MATERIAL TO PROCESS:
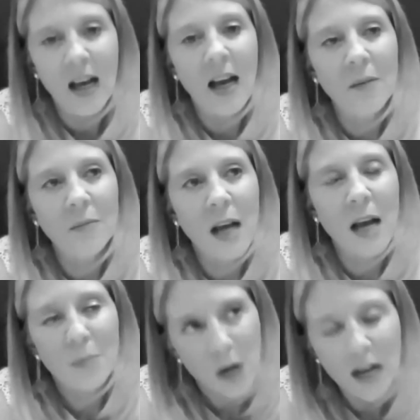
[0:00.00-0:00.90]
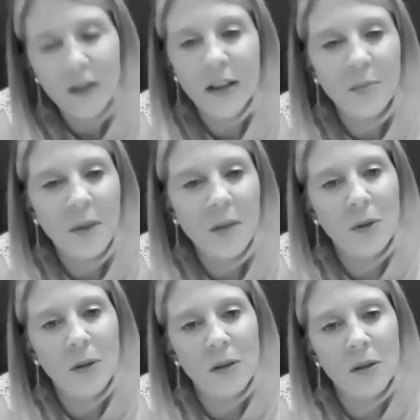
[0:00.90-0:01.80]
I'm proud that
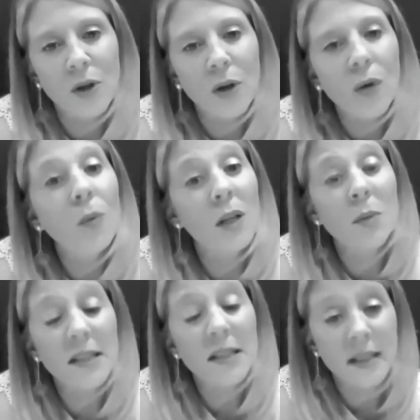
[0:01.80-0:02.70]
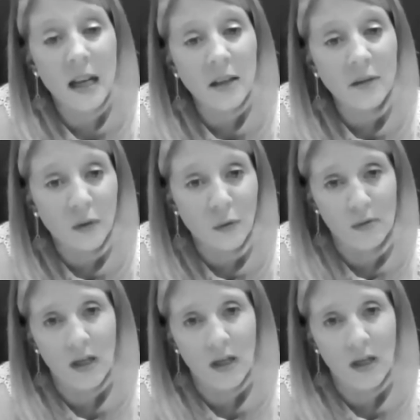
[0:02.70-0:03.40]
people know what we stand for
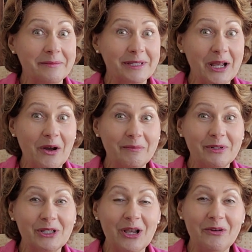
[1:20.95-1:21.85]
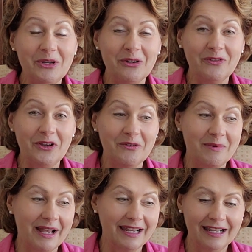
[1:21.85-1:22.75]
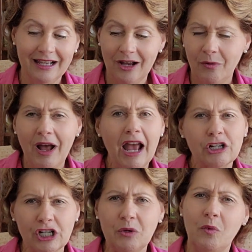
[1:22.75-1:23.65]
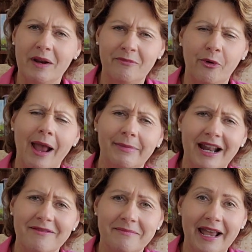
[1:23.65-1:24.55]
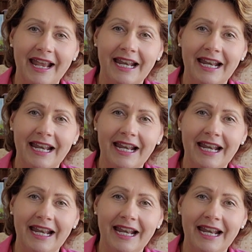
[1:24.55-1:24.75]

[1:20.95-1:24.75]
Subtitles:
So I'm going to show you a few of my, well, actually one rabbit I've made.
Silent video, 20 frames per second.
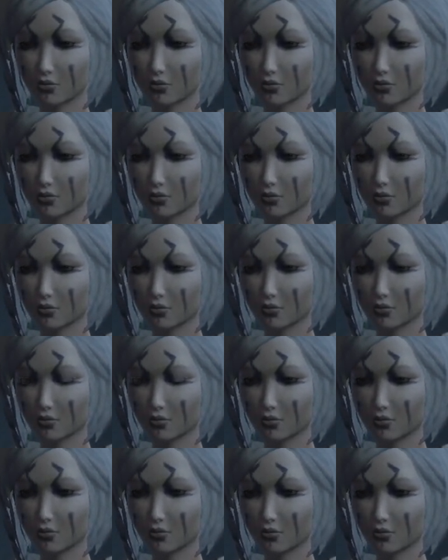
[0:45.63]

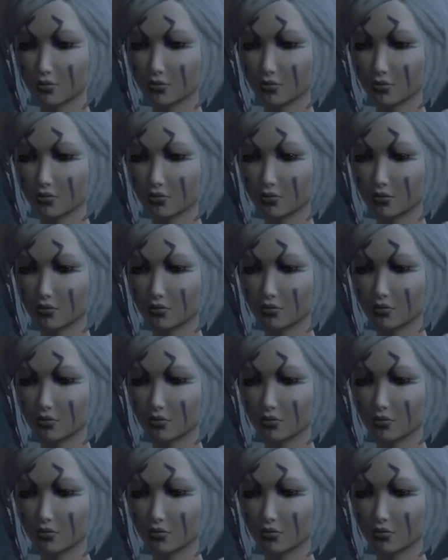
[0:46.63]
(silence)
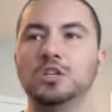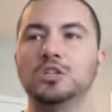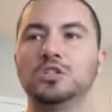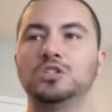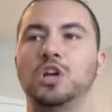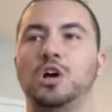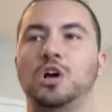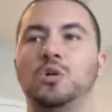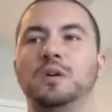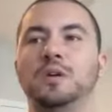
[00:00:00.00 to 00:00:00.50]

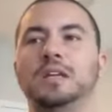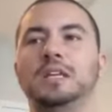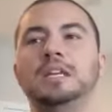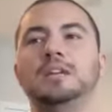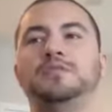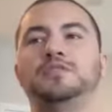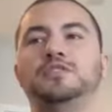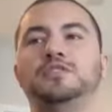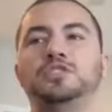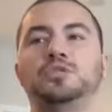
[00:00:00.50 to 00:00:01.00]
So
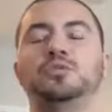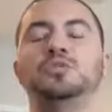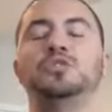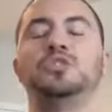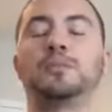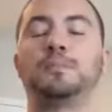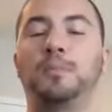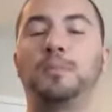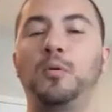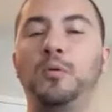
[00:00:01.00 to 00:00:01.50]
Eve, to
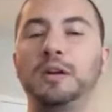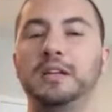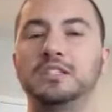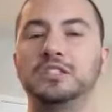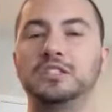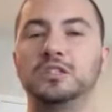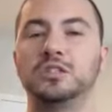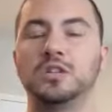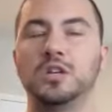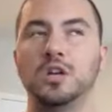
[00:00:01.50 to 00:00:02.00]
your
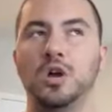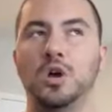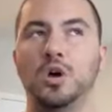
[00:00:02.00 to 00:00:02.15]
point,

REQUIRED ACTION: Write back the stretch of lines above that begins with the line holding "[1:24.55-1:24.75]" and ends with the line holding "[00:00:00.00 to 00:00:00.50]", both included, exactly as written. Pictures stay out.

THE COMPLETED TASK:
[1:24.55-1:24.75]

[1:20.95-1:24.75]
Subtitles:
So I'm going to show you a few of my, well, actually one rabbit I've made.
Silent video, 20 frames per second.
[0:45.63]

[0:46.63]
(silence)
[00:00:00.00 to 00:00:00.50]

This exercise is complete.